EXERCISE PROMPT:
The answer must be every entry, given again word for word.
TASK MATERIAL section start
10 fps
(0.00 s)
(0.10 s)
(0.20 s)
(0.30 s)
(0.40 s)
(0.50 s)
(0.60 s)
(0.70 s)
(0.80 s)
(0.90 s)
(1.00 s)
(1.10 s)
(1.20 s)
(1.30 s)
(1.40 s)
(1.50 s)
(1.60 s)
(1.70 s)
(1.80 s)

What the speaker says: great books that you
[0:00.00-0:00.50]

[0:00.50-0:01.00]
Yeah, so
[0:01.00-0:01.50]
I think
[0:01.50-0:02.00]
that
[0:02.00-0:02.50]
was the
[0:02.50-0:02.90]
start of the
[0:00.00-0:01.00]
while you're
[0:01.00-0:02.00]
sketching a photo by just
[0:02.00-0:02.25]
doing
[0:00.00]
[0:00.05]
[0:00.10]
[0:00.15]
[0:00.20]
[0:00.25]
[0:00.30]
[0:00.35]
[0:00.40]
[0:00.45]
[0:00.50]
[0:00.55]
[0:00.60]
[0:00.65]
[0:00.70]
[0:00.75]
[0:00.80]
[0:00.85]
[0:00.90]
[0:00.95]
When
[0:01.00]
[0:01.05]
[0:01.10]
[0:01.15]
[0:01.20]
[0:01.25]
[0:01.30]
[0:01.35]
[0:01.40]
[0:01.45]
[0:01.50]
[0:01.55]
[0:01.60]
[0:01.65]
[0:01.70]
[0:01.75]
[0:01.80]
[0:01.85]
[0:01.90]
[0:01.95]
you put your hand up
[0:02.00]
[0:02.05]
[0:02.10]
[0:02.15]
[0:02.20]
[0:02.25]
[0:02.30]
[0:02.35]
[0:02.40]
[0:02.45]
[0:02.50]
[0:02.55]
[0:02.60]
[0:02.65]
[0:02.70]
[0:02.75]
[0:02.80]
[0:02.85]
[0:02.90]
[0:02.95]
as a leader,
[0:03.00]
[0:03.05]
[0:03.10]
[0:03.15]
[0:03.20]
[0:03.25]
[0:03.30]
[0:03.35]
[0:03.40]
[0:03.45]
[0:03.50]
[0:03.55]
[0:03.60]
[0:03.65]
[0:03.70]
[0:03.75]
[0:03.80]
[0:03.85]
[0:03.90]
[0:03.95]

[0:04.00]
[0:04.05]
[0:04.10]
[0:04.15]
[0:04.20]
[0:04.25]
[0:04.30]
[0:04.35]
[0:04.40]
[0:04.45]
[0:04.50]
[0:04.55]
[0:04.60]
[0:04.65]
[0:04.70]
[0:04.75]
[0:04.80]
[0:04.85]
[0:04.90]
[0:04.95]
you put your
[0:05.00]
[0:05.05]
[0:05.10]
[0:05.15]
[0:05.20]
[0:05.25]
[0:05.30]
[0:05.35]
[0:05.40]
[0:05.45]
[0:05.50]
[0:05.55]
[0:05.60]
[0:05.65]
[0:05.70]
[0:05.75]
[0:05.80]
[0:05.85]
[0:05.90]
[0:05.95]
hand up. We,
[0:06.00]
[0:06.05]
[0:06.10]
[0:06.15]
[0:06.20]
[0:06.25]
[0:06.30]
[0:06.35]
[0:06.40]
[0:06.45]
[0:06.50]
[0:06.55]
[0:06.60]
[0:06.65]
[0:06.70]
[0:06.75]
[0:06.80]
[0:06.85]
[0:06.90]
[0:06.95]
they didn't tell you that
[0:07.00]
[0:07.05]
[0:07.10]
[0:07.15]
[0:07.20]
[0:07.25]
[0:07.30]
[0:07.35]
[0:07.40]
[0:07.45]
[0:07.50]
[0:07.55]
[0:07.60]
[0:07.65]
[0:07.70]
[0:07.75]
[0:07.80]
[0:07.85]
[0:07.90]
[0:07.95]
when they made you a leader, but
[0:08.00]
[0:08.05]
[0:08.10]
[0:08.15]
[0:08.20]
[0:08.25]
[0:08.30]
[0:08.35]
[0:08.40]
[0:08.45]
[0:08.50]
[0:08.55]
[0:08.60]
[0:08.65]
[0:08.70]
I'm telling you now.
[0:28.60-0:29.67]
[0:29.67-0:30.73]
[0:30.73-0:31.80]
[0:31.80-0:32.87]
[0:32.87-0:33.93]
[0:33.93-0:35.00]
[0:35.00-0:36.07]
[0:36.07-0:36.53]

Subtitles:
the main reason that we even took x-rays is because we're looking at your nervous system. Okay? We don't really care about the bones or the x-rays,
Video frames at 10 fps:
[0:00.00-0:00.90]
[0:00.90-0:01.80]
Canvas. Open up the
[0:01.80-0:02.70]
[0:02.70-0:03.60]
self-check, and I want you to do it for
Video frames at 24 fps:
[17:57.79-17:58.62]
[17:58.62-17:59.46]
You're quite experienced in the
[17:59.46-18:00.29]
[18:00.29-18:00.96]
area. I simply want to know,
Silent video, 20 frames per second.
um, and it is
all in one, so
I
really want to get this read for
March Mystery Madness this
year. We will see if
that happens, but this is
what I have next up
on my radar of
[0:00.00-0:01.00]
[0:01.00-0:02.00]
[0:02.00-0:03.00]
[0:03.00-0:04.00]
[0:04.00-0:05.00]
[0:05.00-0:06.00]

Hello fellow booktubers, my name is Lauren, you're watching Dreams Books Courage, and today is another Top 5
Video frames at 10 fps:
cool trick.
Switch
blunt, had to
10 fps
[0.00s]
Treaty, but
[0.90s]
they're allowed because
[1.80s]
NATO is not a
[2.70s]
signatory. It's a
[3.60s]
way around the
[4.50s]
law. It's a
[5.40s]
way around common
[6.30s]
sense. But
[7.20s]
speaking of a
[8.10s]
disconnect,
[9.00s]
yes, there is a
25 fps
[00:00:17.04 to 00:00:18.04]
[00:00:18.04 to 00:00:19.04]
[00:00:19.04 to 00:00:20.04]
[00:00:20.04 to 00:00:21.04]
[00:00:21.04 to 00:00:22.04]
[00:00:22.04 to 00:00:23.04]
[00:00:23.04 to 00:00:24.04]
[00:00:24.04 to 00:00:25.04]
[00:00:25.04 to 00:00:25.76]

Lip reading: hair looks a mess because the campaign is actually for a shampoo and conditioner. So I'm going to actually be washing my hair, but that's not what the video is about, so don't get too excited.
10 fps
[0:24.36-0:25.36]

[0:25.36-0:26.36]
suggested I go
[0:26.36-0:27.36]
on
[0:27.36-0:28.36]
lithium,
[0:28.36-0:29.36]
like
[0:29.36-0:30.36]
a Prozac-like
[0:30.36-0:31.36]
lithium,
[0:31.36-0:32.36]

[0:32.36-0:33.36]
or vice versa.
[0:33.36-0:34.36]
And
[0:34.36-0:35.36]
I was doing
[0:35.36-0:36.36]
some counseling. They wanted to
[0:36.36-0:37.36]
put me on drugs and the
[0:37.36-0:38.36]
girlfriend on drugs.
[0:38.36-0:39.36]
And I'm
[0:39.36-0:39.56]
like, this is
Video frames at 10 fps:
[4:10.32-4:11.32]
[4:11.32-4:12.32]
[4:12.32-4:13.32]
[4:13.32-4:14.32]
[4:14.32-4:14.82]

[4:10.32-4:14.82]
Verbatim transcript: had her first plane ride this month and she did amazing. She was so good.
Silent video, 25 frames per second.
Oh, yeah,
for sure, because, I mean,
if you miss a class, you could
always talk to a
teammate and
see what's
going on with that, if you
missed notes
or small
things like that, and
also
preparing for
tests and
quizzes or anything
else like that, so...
TASK MATERIAL section end
TASK RESPONSE:
10 fps
(0.00 s)
(0.10 s)
(0.20 s)
(0.30 s)
(0.40 s)
(0.50 s)
(0.60 s)
(0.70 s)
(0.80 s)
(0.90 s)
(1.00 s)
(1.10 s)
(1.20 s)
(1.30 s)
(1.40 s)
(1.50 s)
(1.60 s)
(1.70 s)
(1.80 s)

What the speaker says: great books that you
[0:00.00-0:00.50]

[0:00.50-0:01.00]
Yeah, so
[0:01.00-0:01.50]
I think
[0:01.50-0:02.00]
that
[0:02.00-0:02.50]
was the
[0:02.50-0:02.90]
start of the
[0:00.00-0:01.00]
while you're
[0:01.00-0:02.00]
sketching a photo by just
[0:02.00-0:02.25]
doing
[0:00.00]
[0:00.05]
[0:00.10]
[0:00.15]
[0:00.20]
[0:00.25]
[0:00.30]
[0:00.35]
[0:00.40]
[0:00.45]
[0:00.50]
[0:00.55]
[0:00.60]
[0:00.65]
[0:00.70]
[0:00.75]
[0:00.80]
[0:00.85]
[0:00.90]
[0:00.95]
When
[0:01.00]
[0:01.05]
[0:01.10]
[0:01.15]
[0:01.20]
[0:01.25]
[0:01.30]
[0:01.35]
[0:01.40]
[0:01.45]
[0:01.50]
[0:01.55]
[0:01.60]
[0:01.65]
[0:01.70]
[0:01.75]
[0:01.80]
[0:01.85]
[0:01.90]
[0:01.95]
you put your hand up
[0:02.00]
[0:02.05]
[0:02.10]
[0:02.15]
[0:02.20]
[0:02.25]
[0:02.30]
[0:02.35]
[0:02.40]
[0:02.45]
[0:02.50]
[0:02.55]
[0:02.60]
[0:02.65]
[0:02.70]
[0:02.75]
[0:02.80]
[0:02.85]
[0:02.90]
[0:02.95]
as a leader,
[0:03.00]
[0:03.05]
[0:03.10]
[0:03.15]
[0:03.20]
[0:03.25]
[0:03.30]
[0:03.35]
[0:03.40]
[0:03.45]
[0:03.50]
[0:03.55]
[0:03.60]
[0:03.65]
[0:03.70]
[0:03.75]
[0:03.80]
[0:03.85]
[0:03.90]
[0:03.95]

[0:04.00]
[0:04.05]
[0:04.10]
[0:04.15]
[0:04.20]
[0:04.25]
[0:04.30]
[0:04.35]
[0:04.40]
[0:04.45]
[0:04.50]
[0:04.55]
[0:04.60]
[0:04.65]
[0:04.70]
[0:04.75]
[0:04.80]
[0:04.85]
[0:04.90]
[0:04.95]
you put your
[0:05.00]
[0:05.05]
[0:05.10]
[0:05.15]
[0:05.20]
[0:05.25]
[0:05.30]
[0:05.35]
[0:05.40]
[0:05.45]
[0:05.50]
[0:05.55]
[0:05.60]
[0:05.65]
[0:05.70]
[0:05.75]
[0:05.80]
[0:05.85]
[0:05.90]
[0:05.95]
hand up. We,
[0:06.00]
[0:06.05]
[0:06.10]
[0:06.15]
[0:06.20]
[0:06.25]
[0:06.30]
[0:06.35]
[0:06.40]
[0:06.45]
[0:06.50]
[0:06.55]
[0:06.60]
[0:06.65]
[0:06.70]
[0:06.75]
[0:06.80]
[0:06.85]
[0:06.90]
[0:06.95]
they didn't tell you that
[0:07.00]
[0:07.05]
[0:07.10]
[0:07.15]
[0:07.20]
[0:07.25]
[0:07.30]
[0:07.35]
[0:07.40]
[0:07.45]
[0:07.50]
[0:07.55]
[0:07.60]
[0:07.65]
[0:07.70]
[0:07.75]
[0:07.80]
[0:07.85]
[0:07.90]
[0:07.95]
when they made you a leader, but
[0:08.00]
[0:08.05]
[0:08.10]
[0:08.15]
[0:08.20]
[0:08.25]
[0:08.30]
[0:08.35]
[0:08.40]
[0:08.45]
[0:08.50]
[0:08.55]
[0:08.60]
[0:08.65]
[0:08.70]
I'm telling you now.
[0:28.60-0:29.67]
[0:29.67-0:30.73]
[0:30.73-0:31.80]
[0:31.80-0:32.87]
[0:32.87-0:33.93]
[0:33.93-0:35.00]
[0:35.00-0:36.07]
[0:36.07-0:36.53]

Subtitles:
the main reason that we even took x-rays is because we're looking at your nervous system. Okay? We don't really care about the bones or the x-rays,
Video frames at 10 fps:
[0:00.00-0:00.90]
[0:00.90-0:01.80]
Canvas. Open up the
[0:01.80-0:02.70]
[0:02.70-0:03.60]
self-check, and I want you to do it for
Video frames at 24 fps:
[17:57.79-17:58.62]
[17:58.62-17:59.46]
You're quite experienced in the
[17:59.46-18:00.29]
[18:00.29-18:00.96]
area. I simply want to know,
Silent video, 20 frames per second.
um, and it is
all in one, so
I
really want to get this read for
March Mystery Madness this
year. We will see if
that happens, but this is
what I have next up
on my radar of
[0:00.00-0:01.00]
[0:01.00-0:02.00]
[0:02.00-0:03.00]
[0:03.00-0:04.00]
[0:04.00-0:05.00]
[0:05.00-0:06.00]

Hello fellow booktubers, my name is Lauren, you're watching Dreams Books Courage, and today is another Top 5
Video frames at 10 fps:
cool trick.
Switch
blunt, had to
10 fps
[0.00s]
Treaty, but
[0.90s]
they're allowed because
[1.80s]
NATO is not a
[2.70s]
signatory. It's a
[3.60s]
way around the
[4.50s]
law. It's a
[5.40s]
way around common
[6.30s]
sense. But
[7.20s]
speaking of a
[8.10s]
disconnect,
[9.00s]
yes, there is a
25 fps
[00:00:17.04 to 00:00:18.04]
[00:00:18.04 to 00:00:19.04]
[00:00:19.04 to 00:00:20.04]
[00:00:20.04 to 00:00:21.04]
[00:00:21.04 to 00:00:22.04]
[00:00:22.04 to 00:00:23.04]
[00:00:23.04 to 00:00:24.04]
[00:00:24.04 to 00:00:25.04]
[00:00:25.04 to 00:00:25.76]

Lip reading: hair looks a mess because the campaign is actually for a shampoo and conditioner. So I'm going to actually be washing my hair, but that's not what the video is about, so don't get too excited.
10 fps
[0:24.36-0:25.36]

[0:25.36-0:26.36]
suggested I go
[0:26.36-0:27.36]
on
[0:27.36-0:28.36]
lithium,
[0:28.36-0:29.36]
like
[0:29.36-0:30.36]
a Prozac-like
[0:30.36-0:31.36]
lithium,
[0:31.36-0:32.36]

[0:32.36-0:33.36]
or vice versa.
[0:33.36-0:34.36]
And
[0:34.36-0:35.36]
I was doing
[0:35.36-0:36.36]
some counseling. They wanted to
[0:36.36-0:37.36]
put me on drugs and the
[0:37.36-0:38.36]
girlfriend on drugs.
[0:38.36-0:39.36]
And I'm
[0:39.36-0:39.56]
like, this is
Video frames at 10 fps:
[4:10.32-4:11.32]
[4:11.32-4:12.32]
[4:12.32-4:13.32]
[4:13.32-4:14.32]
[4:14.32-4:14.82]

[4:10.32-4:14.82]
Verbatim transcript: had her first plane ride this month and she did amazing. She was so good.
Silent video, 25 frames per second.
Oh, yeah,
for sure, because, I mean,
if you miss a class, you could
always talk to a
teammate and
see what's
going on with that, if you
missed notes
or small
things like that, and
also
preparing for
tests and
quizzes or anything
else like that, so...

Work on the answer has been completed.